Il profilo della madre che commette figlicidio è stato più volte elaborato dalla letteratura. 

L’età media individuata nei studi va dai 25 anni ai 30. Una buona parte presenta un basso quoziente intellettivo, influenzato probabilmente anche dal livello di istruzione più basso. Per quanto riguarda lo stato coniugale la maggioranza di queste donne sono sposate o con una relazione al momento della morte del figlio, ma vivono in una situazione socioeconomica caratterizzata da difficoltà finanziarie. Nella loro infanzia è frequente trovare una storia di abuso, ma è stata rilevata un’alta prevalenza di violenza domestica anche al momento dell’omicidio. Queste madri presentano una percentuale decisamente maggiore di disturbi psichiatrici, sia nell’anamnesi personale che familiare.

 Sicuramente il figlicidio materno è un evento multifattoriale, cioè è determinato da diverse cause, che potremmo chiamare concause, perché un singolo fattore di rischio non comporta necessariamente un atto omicida verso il figlio: solo la presenza congiunta di diversi fattori rende possibile il suo verificarsi. Inoltre, non possiamo considerare i fattori indipendenti tra loro. Più probabilmente i diversi aspetti si intrecciano e si influenzano l’un l’altro, aumentando la complessità del fenomeno. Il figlicidio materno quindi è un fenomeno composito, caratterizzato da un gruppo di madri molto eterogenee tra loro.

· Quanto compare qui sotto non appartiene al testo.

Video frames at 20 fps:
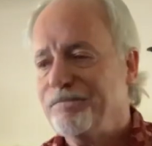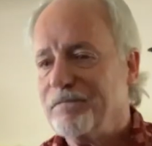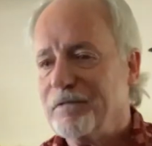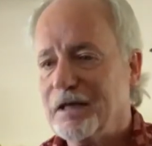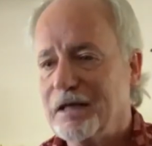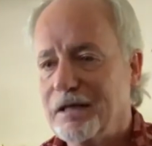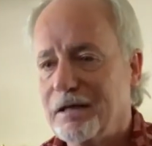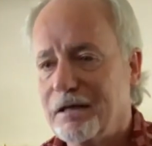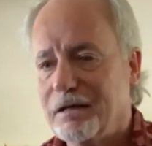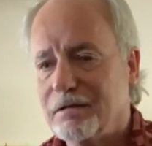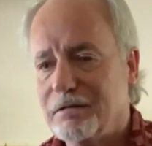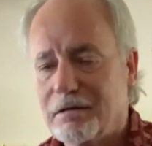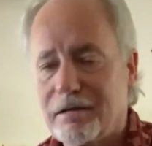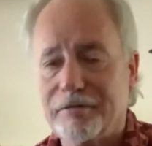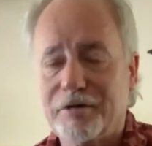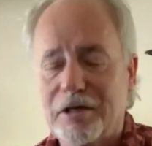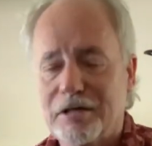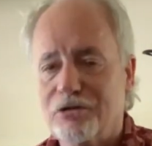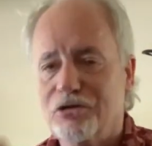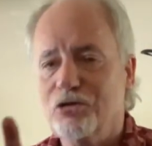And I've
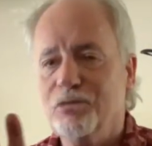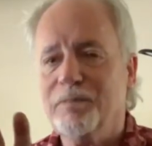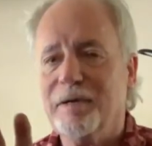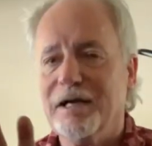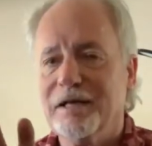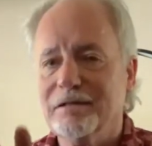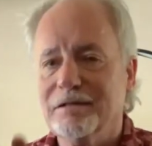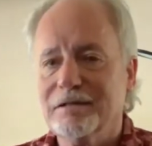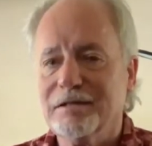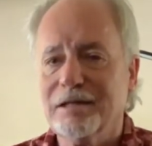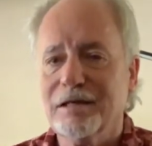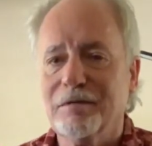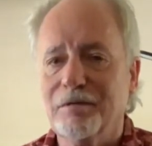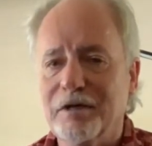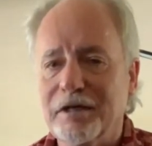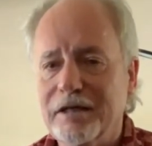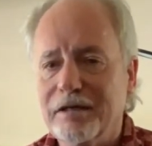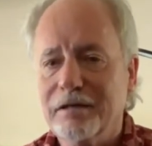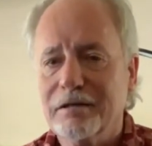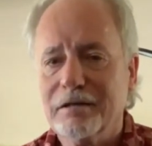gotten 2 patents that
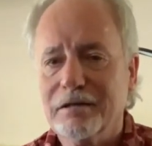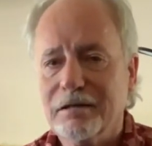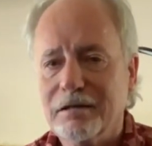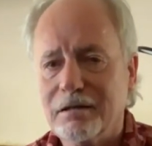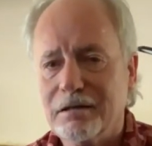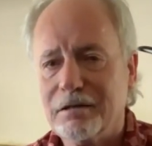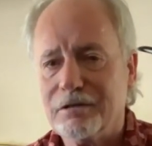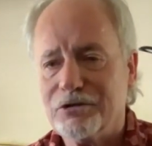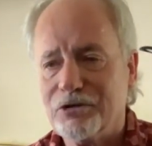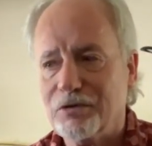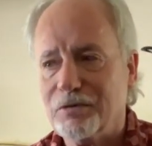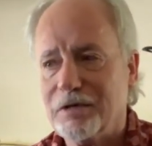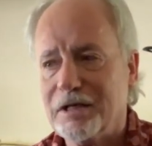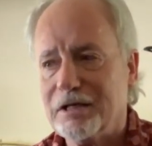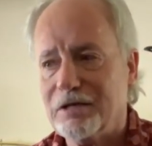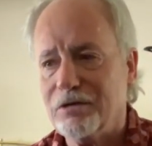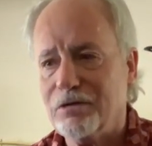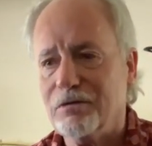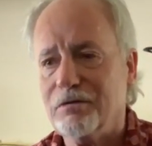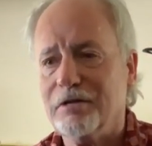way, so I
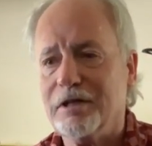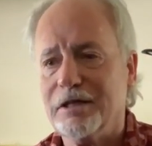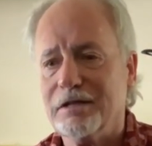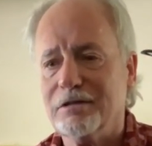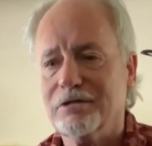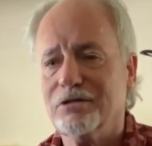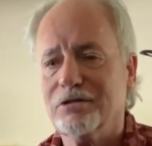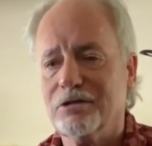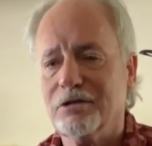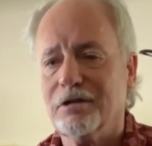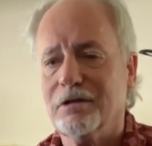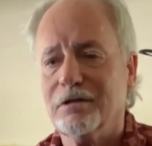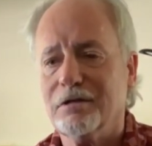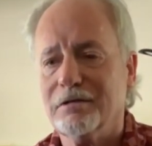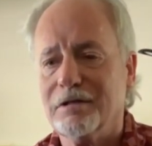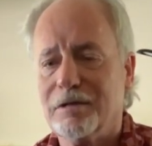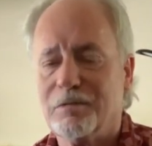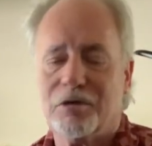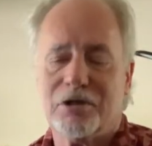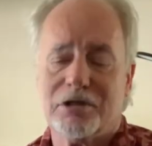know
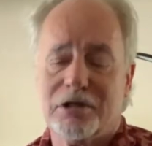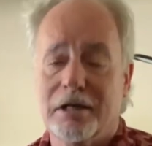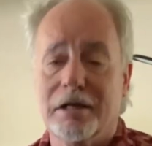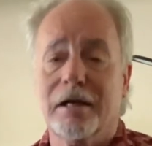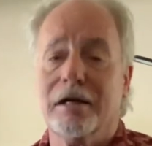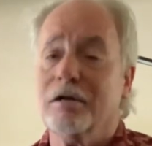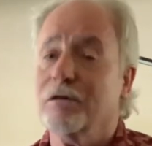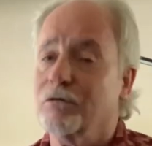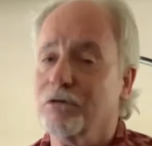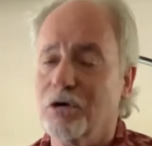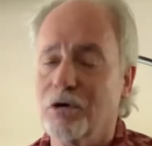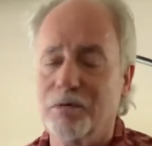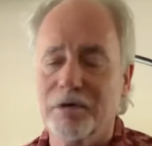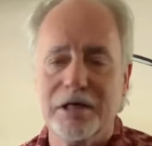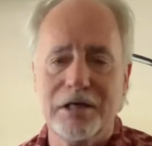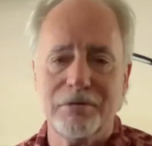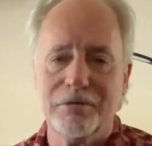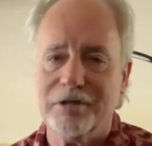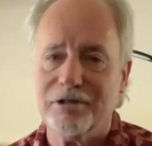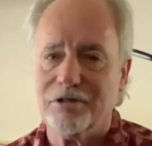that works. And I don't know any
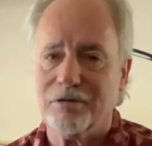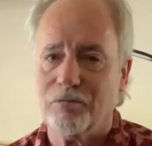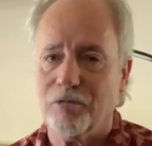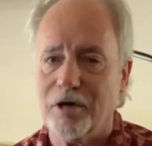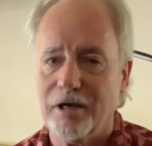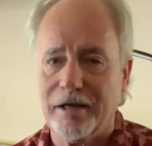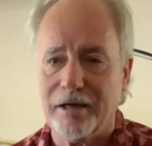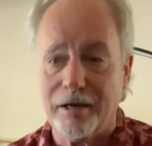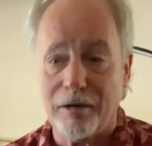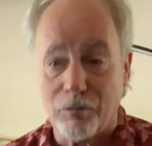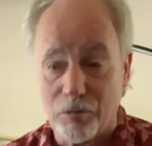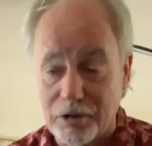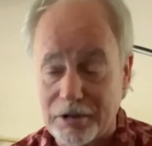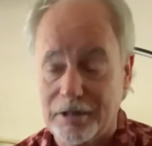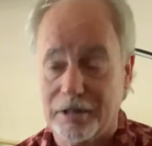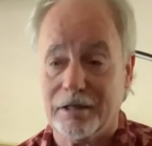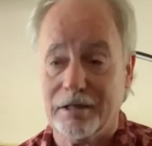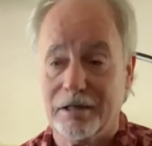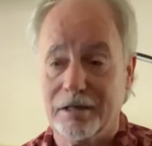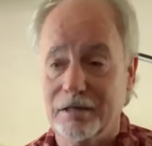reason why I wouldn't
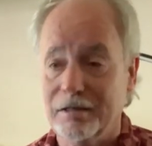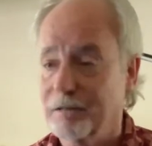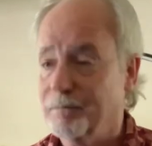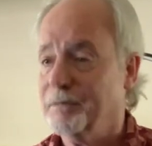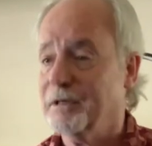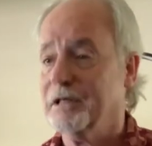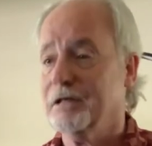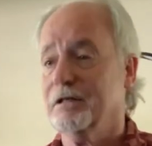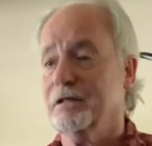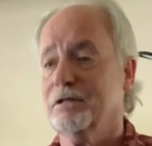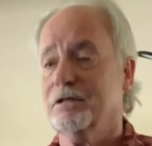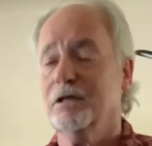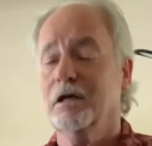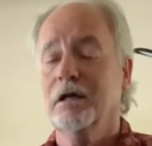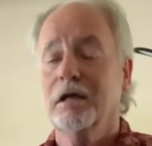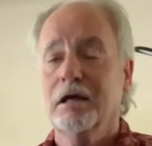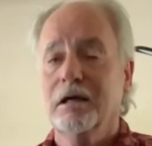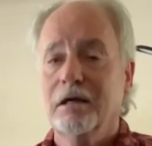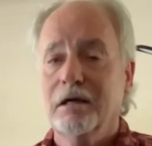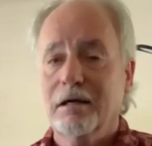get it, because
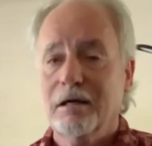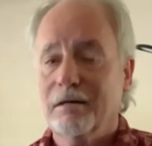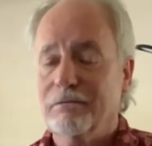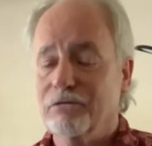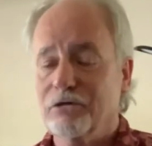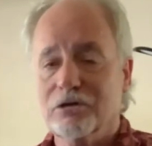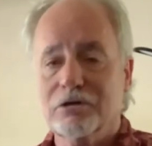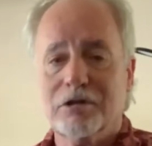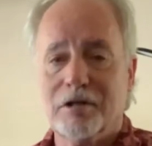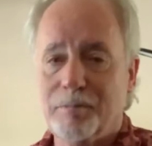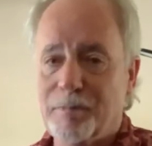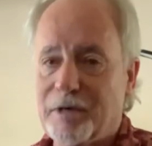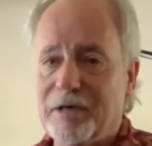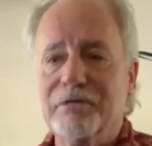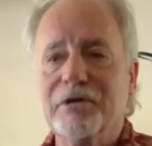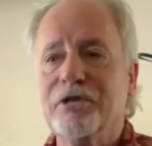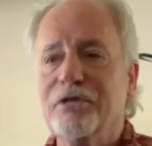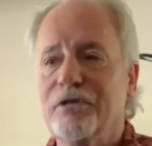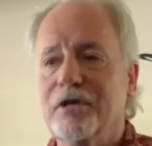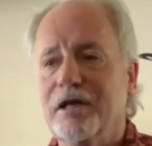I've looked up
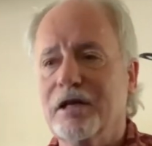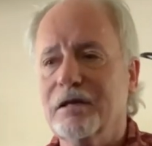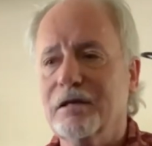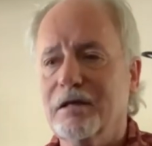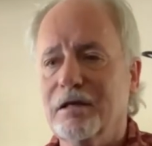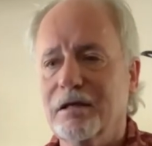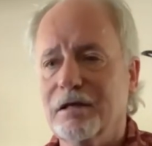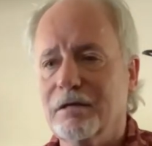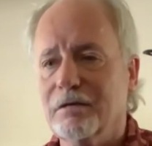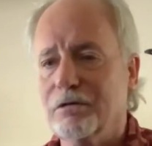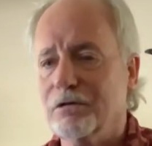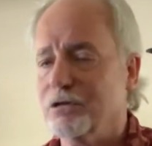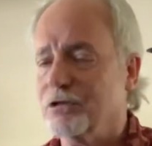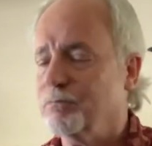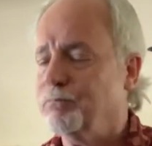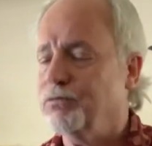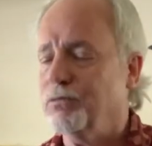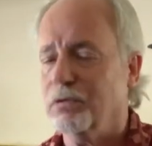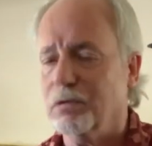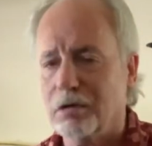everything, and there's
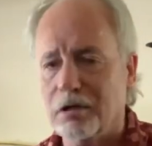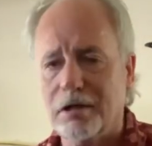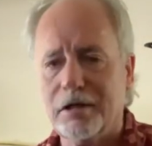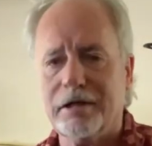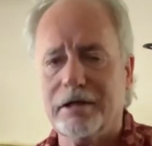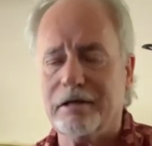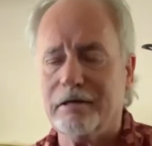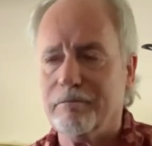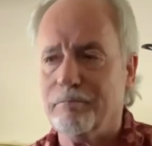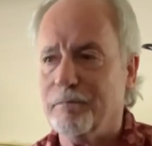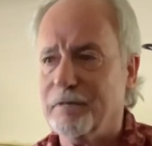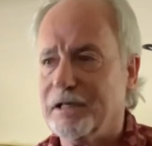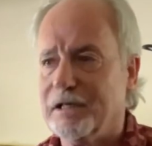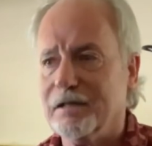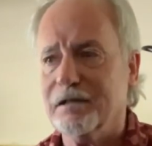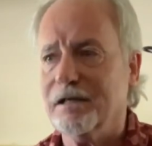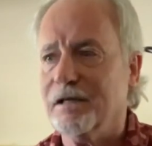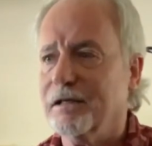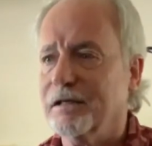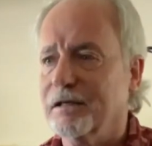plenty of
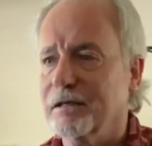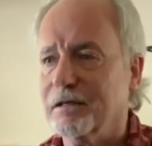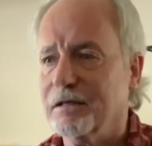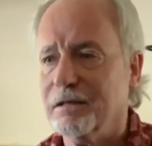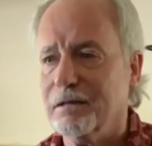magnetic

La letteratura (Resnick, 1969) riporta diversi studi in cui si è cercato di fornire un quadro degli aspetti che fanno rientrare una madre in una condizione di rischio e che dovrebbe destare attenzione e allarme sia nella società che nei servizi di salute mentale. I fattori di rischio sono caratteristiche, condizioni, segnali e circostanze ambientali associate a un’elevata probabilità che si manifesti un determinato target.

Il maggior rischio per il figlicidio, secondo la letteratura, si ha durante il primo anno di vita del bambino, perciò diventa importante riconoscere i sintomi dei disturbi tipici del post-partum, come la depressione o la psicosi ma anche l’abuso di sostanze, meno tipico ma allo stesso modo molto pericoloso per la possibilità di slatentizzare un disturbo psichiatrico. Quindi diventa necessaria una preparazione anche rispetto ai fattori di rischio dei disturbi puerperali (Craig, 2004). Gli studi hanno dimostrato che l’aver presentato una depressione precedente al parto è un rischio per lo sviluppo di una depressione post-partum nel periodo del puerperio. Alcune ricerche hanno evidenziato la presenza o l’assenza di pregressi stati psicopatologici al parto e il ruolo del contesto familiare e sociale (Verkerk et al. 2005). Infatti, il funzionamento sociale, insieme alla gravità dei pregressi stati depressivi e al livello di accudimento ricevuto dai genitori durante l’infanzia, sono dei fattori altamente predittivi dell’evoluzione dei disturbi puerperali (King et al. 1997).